▸ DIRECTIONS
Keep the pictures out while you transcribe the listing below exactly.

▸ AVAILABLE DATA

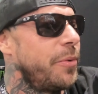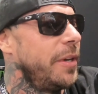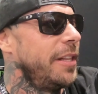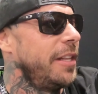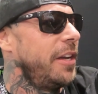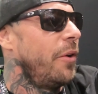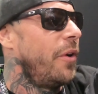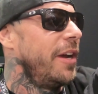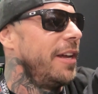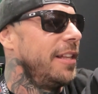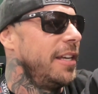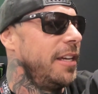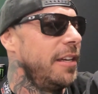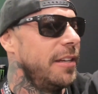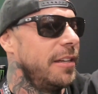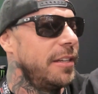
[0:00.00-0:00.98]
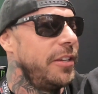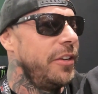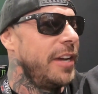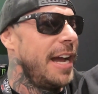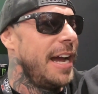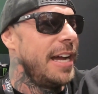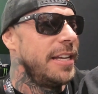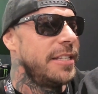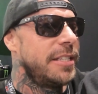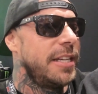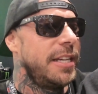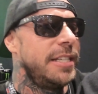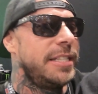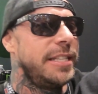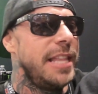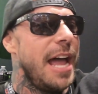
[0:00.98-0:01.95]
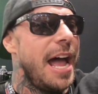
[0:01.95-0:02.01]
really oily you guys. It?
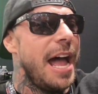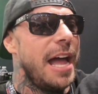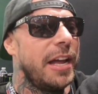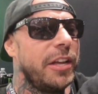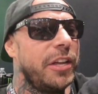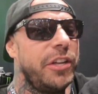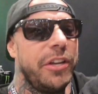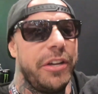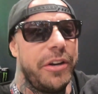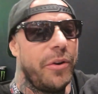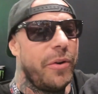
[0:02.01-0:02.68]
It's not good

▸ THE COMPLETED TASK
[0:00.00-0:00.98]
[0:00.98-0:01.95]
[0:01.95-0:02.01]
really oily you guys. It?
[0:02.01-0:02.68]
It's not good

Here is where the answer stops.